Podemos señalar sin titubeos el álbum más vendido de 1970, Bridge Over Troubled Water de Simon & Garfunkel, o el más vendido de 1994, con The Division Bell de Pink Floyd compitiendo con Vitalogy de Pearl Jam y Dookie de Green Day.

Discos que se volvieron parte de la memoria colectiva porque eran esperados, discutidos, masticados por una generación entera. Cada lanzamiento importante se vivía como un evento. La radio programaba sencillos, la prensa musical escribía reseñas, los fans ahorraban para comprar el vinilo o el CD original.

Después venía la gira: una maquinaria que consolidaba lo que había nacido en estudio. Así se construía el concepto de "clásico": con tiempo, con permanencia, con un público que acompañaba el ciclo completo. Hoy el ciclo es inmediato y efímero. Una canción se lanza un viernes, el algoritmo la coloca en cientos de playlists, y al lunes siguiente ya es reemplazada por otra novedad.

¿Quién se detiene a escuchar un álbum entero? La lógica actual es la del "shuffle eterno", donde importa la canción, pero no el contexto ni la historia que un disco podía ofrecer. Y sin contexto, difícilmente se forja un clásico.

La cantidad de música lanzada diariamente es abrumadora. Plataformas como Spotify o Apple Music agregan decenas de miles de canciones cada 24 horas. En medio de esa sobreproducción, el oyente pierde noción de autoría: escucha tracks sin saber quién las interpreta. La playlist sustituye al álbum, y el intérprete se convierte en un dato secundario.

Esta lógica fragmentada hace casi imposible que, dentro de treinta años, alguien pueda decir: "El disco más vendido del 2025 fue...l". No habrá un consenso generacional, no habrá un referente compartido. La música quedará diluida en el océano digital, sin anclas claras en el tiempo. Lo que alguna vez fue escasez, y por ende valor, ahora es saturación que deriva en olvido.

La abundancia, en lugar de enriquecer la memoria musical, la devora. Un clásico requiere un público que lo adopte colectivamente, que lo lleve en procesión simbólica por décadas. ¿Quién carga hoy con ese peso cuando las canciones son tan desechables como un meme?

En el pasado, la grabación en cinta imponía límites férreos.
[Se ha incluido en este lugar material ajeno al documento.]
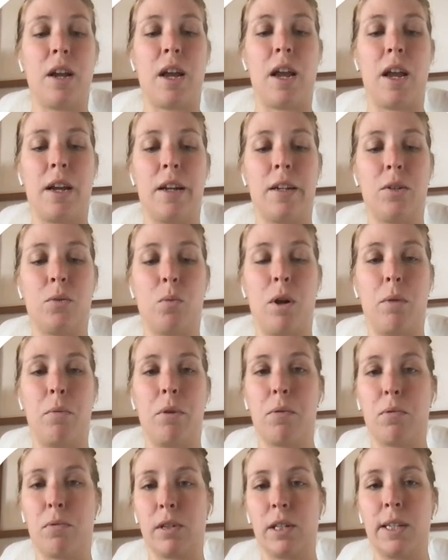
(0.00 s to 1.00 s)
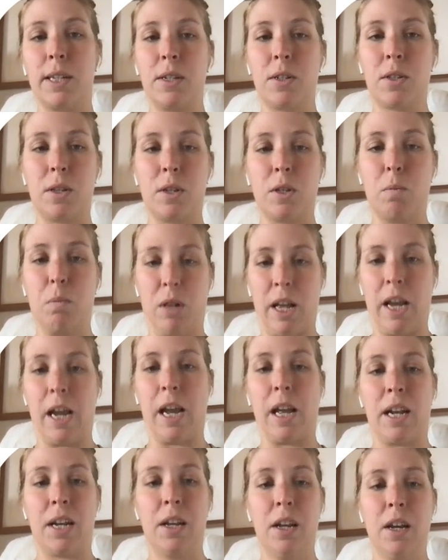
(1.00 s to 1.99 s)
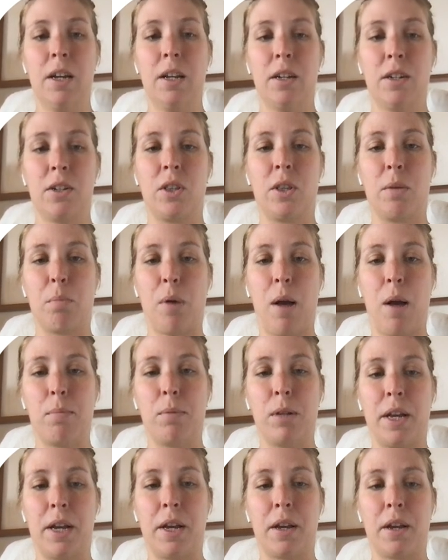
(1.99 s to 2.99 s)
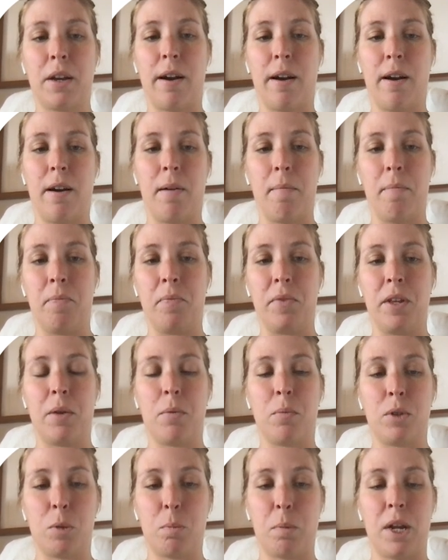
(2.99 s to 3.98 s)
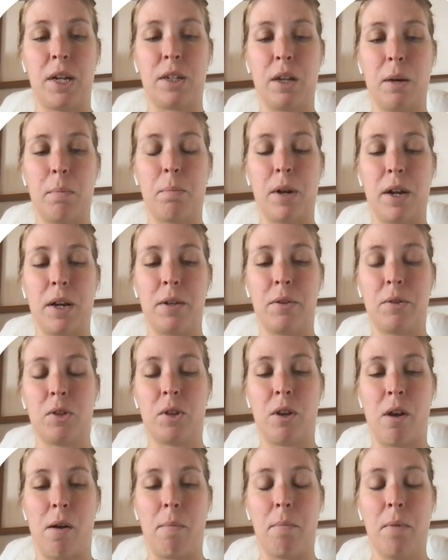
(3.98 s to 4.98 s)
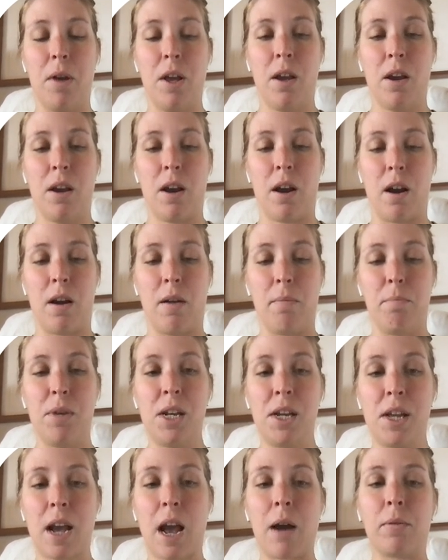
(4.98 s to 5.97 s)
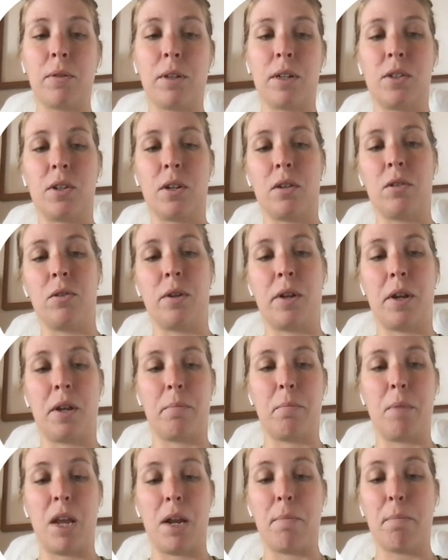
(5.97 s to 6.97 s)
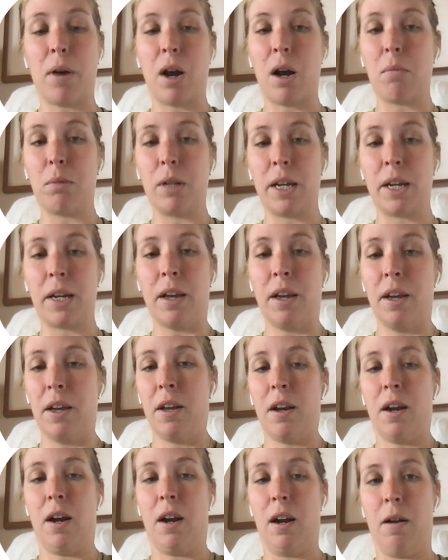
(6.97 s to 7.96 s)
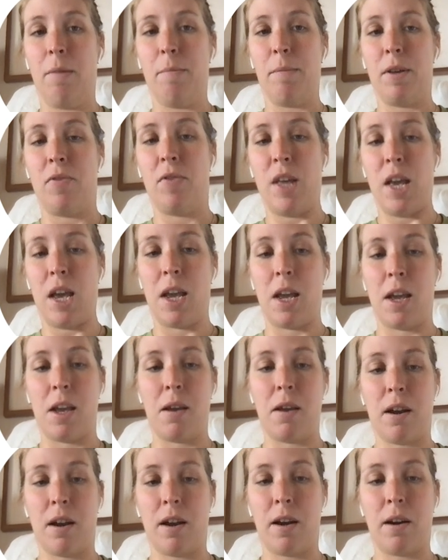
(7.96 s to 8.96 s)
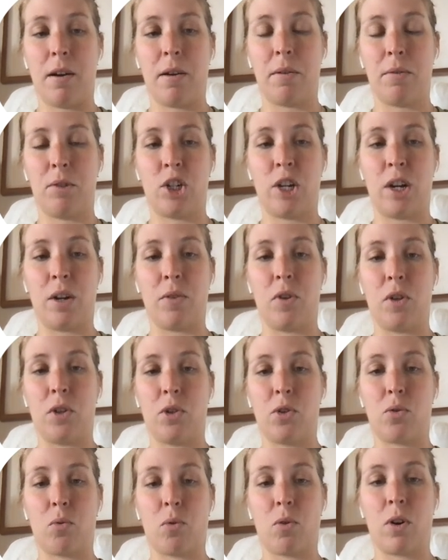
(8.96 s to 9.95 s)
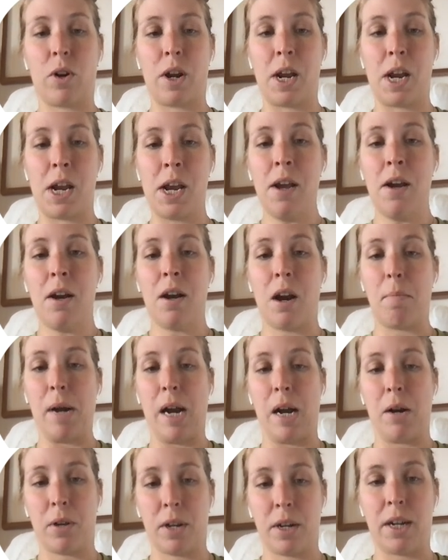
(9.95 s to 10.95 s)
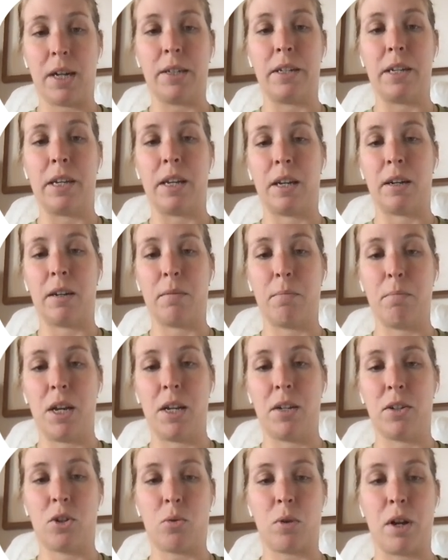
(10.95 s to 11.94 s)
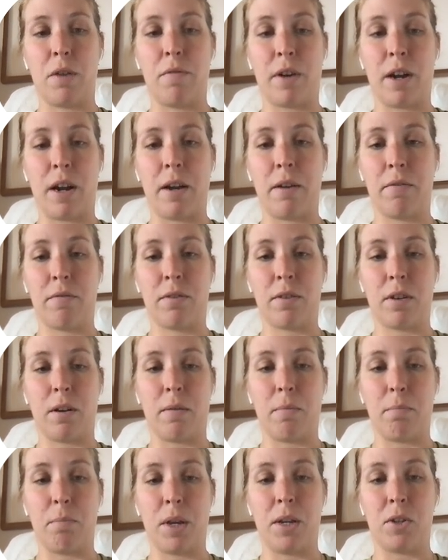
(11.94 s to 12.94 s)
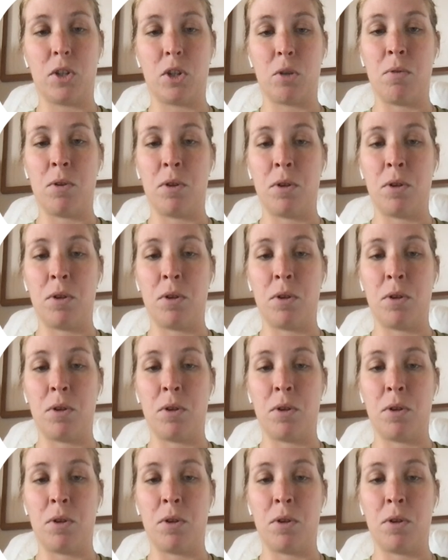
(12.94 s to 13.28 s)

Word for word: And when we released this plan to the public, it was picked up by some media outlets, including Maine Public, and they shared this story about connecting Maine's 25 biggest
Cada ensayo contaba. Cada error podía costar dinero real. Esa disciplina convertía a los músicos en soldados del estudio: no podían darse el lujo de improvisar a la ligera.
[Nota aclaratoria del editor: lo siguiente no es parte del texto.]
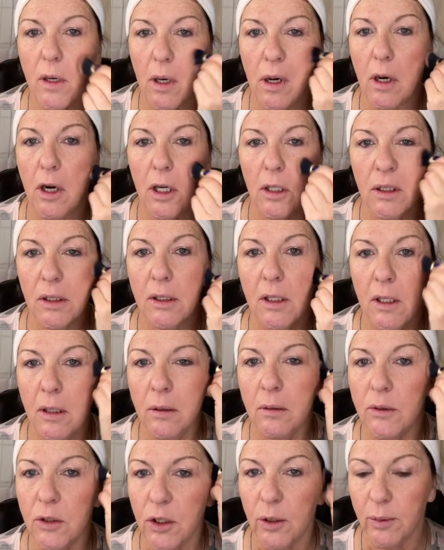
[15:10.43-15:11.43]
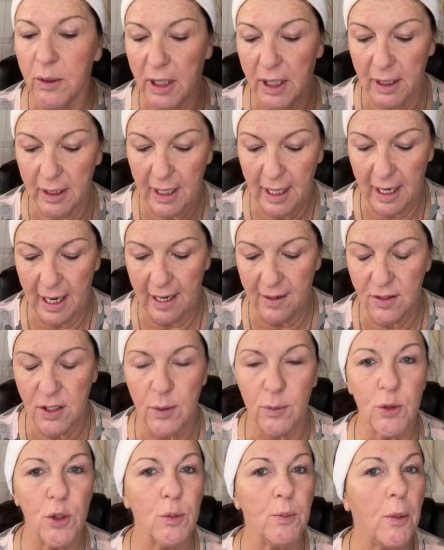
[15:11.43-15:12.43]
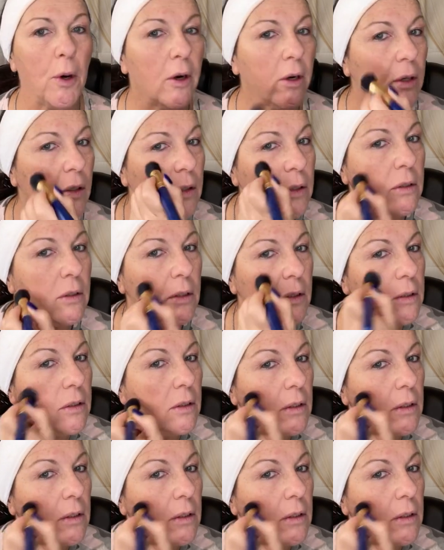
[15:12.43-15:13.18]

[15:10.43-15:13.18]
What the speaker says: also, so I'm going to have some sparkles.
Los recursos limitados obligaban a la excelencia. Hoy, grabar en casa permite repetir infinitas veces, editar digitalmente, corregir al milímetro. Pero esa misma facilidad elimina el factor de riesgo. El músico ya no enfrenta la presión de lograrlo "a la primera". Y sin riesgo, ¿cómo surge la magia? Los clásicos no nacían solo de talento, sino también de la tensión entre limitaciones técnicas y aspiraciones artísticas.

La imperfección, grabada para siempre en la cinta, se convertía en identidad. Esa imperfección hoy se borra con un clic. Y con ella, quizá, se borran también las huellas de lo que alguna vez llamaríamos inmortal.

La pregunta no es solo si habrá clásicos dentro de treinta años, sino si habrá memoria musical compartida. En un mundo donde cada quien escucha su propia playlist personalizada.

 ¿Qué nos unirá como generación? ¿Qué canción representará al 2025? La música, paradójicamente, nunca había sido tan accesible ni tan frágil. Nunca había existido tanto material disponible y, al mismo tiempo, tan poca permanencia. El futuro podría ser un archivo infinito de canciones sin historia, sin mitología, sin clásicos. Y ahí radica la verdadera crisis: sin clásicos que nos unan, la música corre el riesgo de perder su poder simbólico. Pasará de ser un lenguaje universal a ser un ruido de fondo, un acompañamiento desechable en la era del multitasking.

Los clásicos no eran solo discos; eran faros que iluminaban generaciones enteras. Eran puntos de encuentro, referencias comunes, pilares de identidad cultural. Hoy esos faros se apagan entre algoritmos y lanzamientos infinitos. Quizá dentro de treinta años, al buscar el "disco más vendido del 2025", no encontremos nada. Y entonces confirmaremos que los clásicos no murieron por falta de talento, sino por exceso de ruido.

La historia de la música no terminará, pero su capacidad de crear mitos puede estar viviendo su última gran nota. Porque un clásico, más que una canción, es un espejo donde una época entera se reconoce. Y ese espejo, hoy, se está resquebrajando.